Ducumentu
La vierge à la Barque, 1997
C’était Bastia tout entière : assemblée dans ses vêtements de deuil, elle avançait, torches allumées, par ruelles et rues. Comme toujours. La ville s’enroulait le long de ses sempiternels parcours. Terranova sombre et massive. L’Olmu au bord de la Marine où rugissent les flots. San Ghjuvanni bifide dans un trou d’ombre.
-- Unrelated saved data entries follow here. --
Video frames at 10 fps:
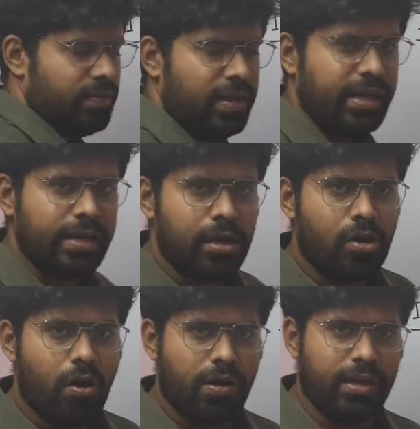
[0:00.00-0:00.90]
The
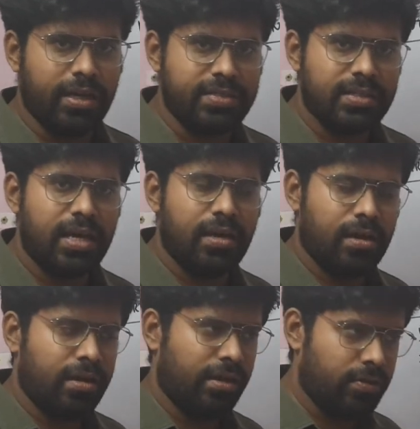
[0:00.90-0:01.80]
renal cortex,
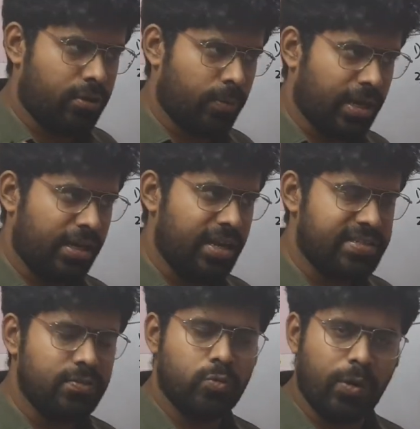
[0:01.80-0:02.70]
the kidney
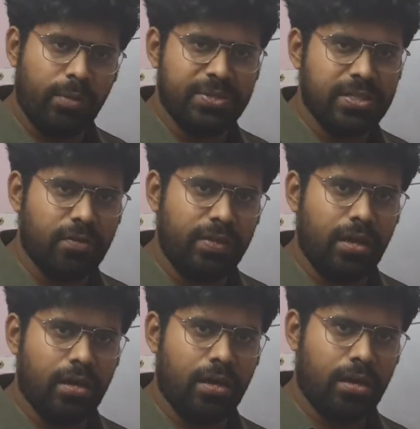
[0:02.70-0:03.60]
receives 20% of
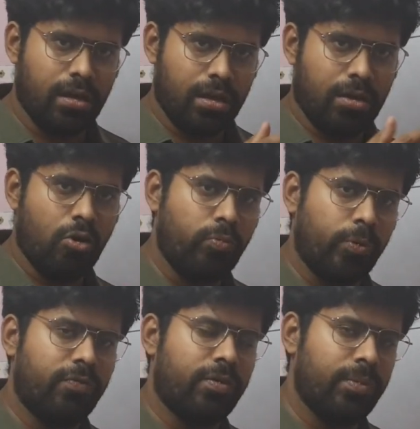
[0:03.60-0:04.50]
the uh,
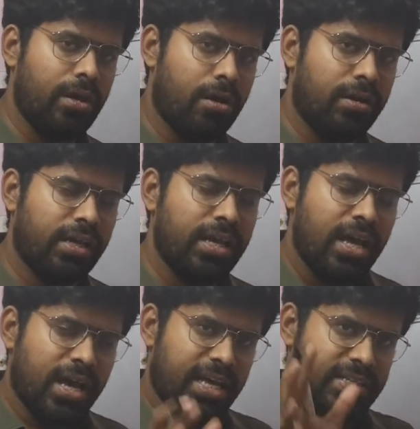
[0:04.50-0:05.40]
output from the heart,
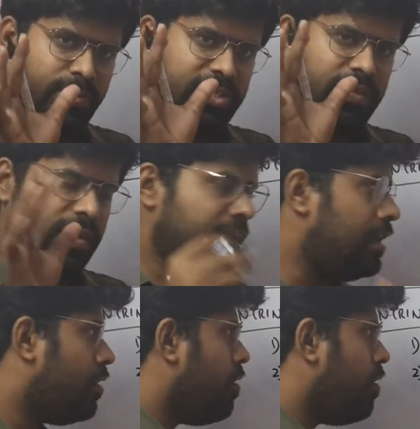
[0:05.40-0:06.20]
especially the renal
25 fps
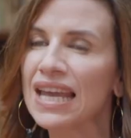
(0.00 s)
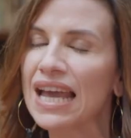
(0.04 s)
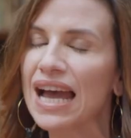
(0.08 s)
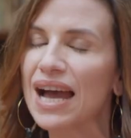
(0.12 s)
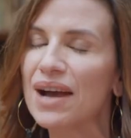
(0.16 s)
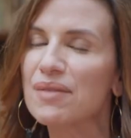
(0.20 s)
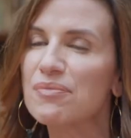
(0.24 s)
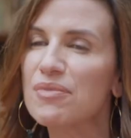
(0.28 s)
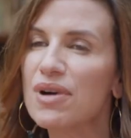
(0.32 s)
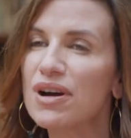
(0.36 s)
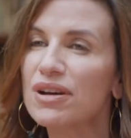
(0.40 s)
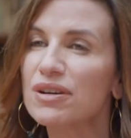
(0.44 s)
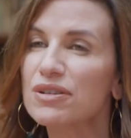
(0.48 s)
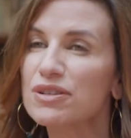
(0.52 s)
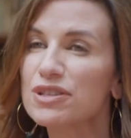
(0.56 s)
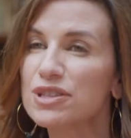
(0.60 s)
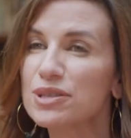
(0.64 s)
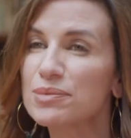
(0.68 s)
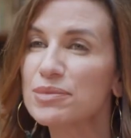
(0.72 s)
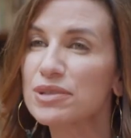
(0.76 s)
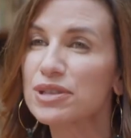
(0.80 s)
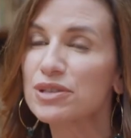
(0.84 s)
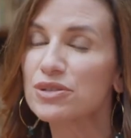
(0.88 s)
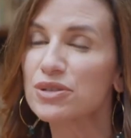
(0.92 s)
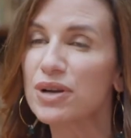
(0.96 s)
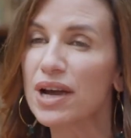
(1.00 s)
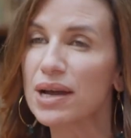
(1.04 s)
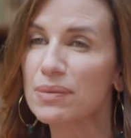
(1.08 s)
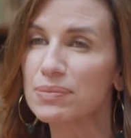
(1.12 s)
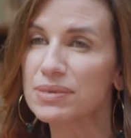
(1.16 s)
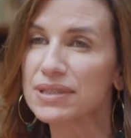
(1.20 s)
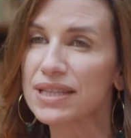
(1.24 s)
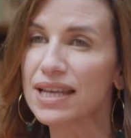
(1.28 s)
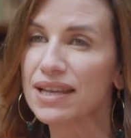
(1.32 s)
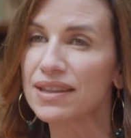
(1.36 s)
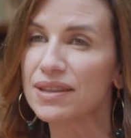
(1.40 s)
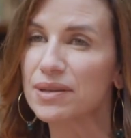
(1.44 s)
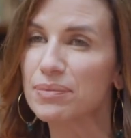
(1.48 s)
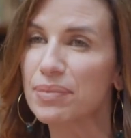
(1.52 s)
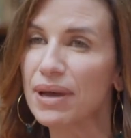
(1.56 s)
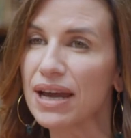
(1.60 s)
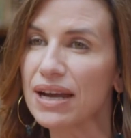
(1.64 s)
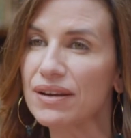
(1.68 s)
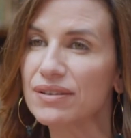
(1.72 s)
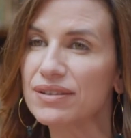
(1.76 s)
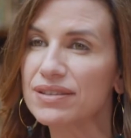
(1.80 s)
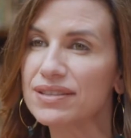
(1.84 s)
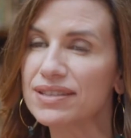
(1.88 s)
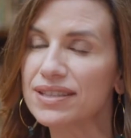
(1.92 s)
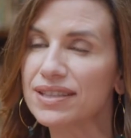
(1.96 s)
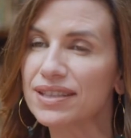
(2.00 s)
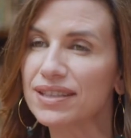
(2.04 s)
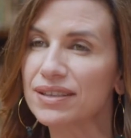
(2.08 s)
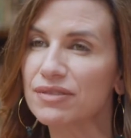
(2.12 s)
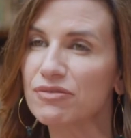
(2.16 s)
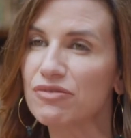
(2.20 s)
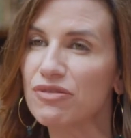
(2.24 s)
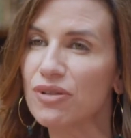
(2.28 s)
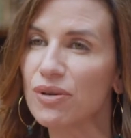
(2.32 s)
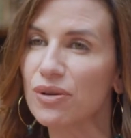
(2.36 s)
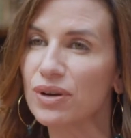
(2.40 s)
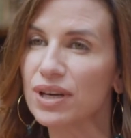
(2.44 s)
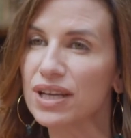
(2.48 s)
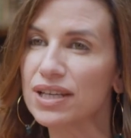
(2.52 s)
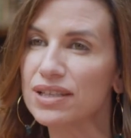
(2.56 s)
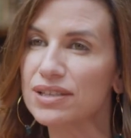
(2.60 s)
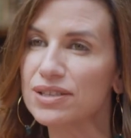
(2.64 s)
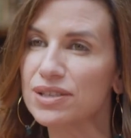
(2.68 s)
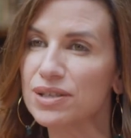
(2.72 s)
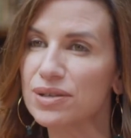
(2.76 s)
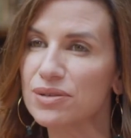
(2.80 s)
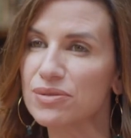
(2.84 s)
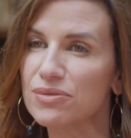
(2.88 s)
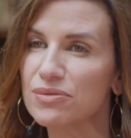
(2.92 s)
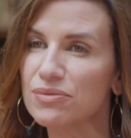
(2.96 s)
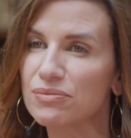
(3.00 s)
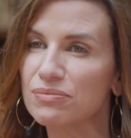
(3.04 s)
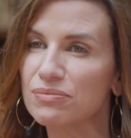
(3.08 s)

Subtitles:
And what are some of the traps then the parents can fall into?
Les Terrasses crasseuses et les mille haltes sous les niches illuminées. Une fois terminé le grand tour, à la fin tout le monde revenait à Sant’Agnaziu. Le très illustre premier magistrat de la ville marchait en tête. Implorant et superbe, avec à ses côtés deux serviteurs qui portaient une lance baissée. Derrière, un prêtre pieds nus, la corde au cou, et qui tendait par dessus les têtes un christ noir et maigrichon. Après une troupe d’enfants de choeur, les flagellants, couronnés d’épines, chargés de chaînes ou de croix larges comme des madriers. Ils se frappaient l’un l’autre du fouet et faisaient une traînée de sang sur le dallage froid et bleuté de la rue. L’infanterie et la cavalerie suivaient, silencieux et l’épée basse, dans un son plaintif de tambours et de larigots. Au milieu de la procession un frère capucin pieds nus portait une croix pleine de lampes à l’intérieur. La passion de Jésus Christ. Derrière il y avait tout le clergé et le chapitre de la cathédrale au complet. Ils chantaient d’une voix plaintive et sombre le Miserere autour de la civière qui ballotait, sous un baldaquin ombreux, le cadavre du Christ. A la fin il y avait la Vierge douloureuse, entourée des élèves des frères qui chantaient le Stabat Mater et traînaient les oriflammes noirs dont les pointes venaient nous gifler le visage.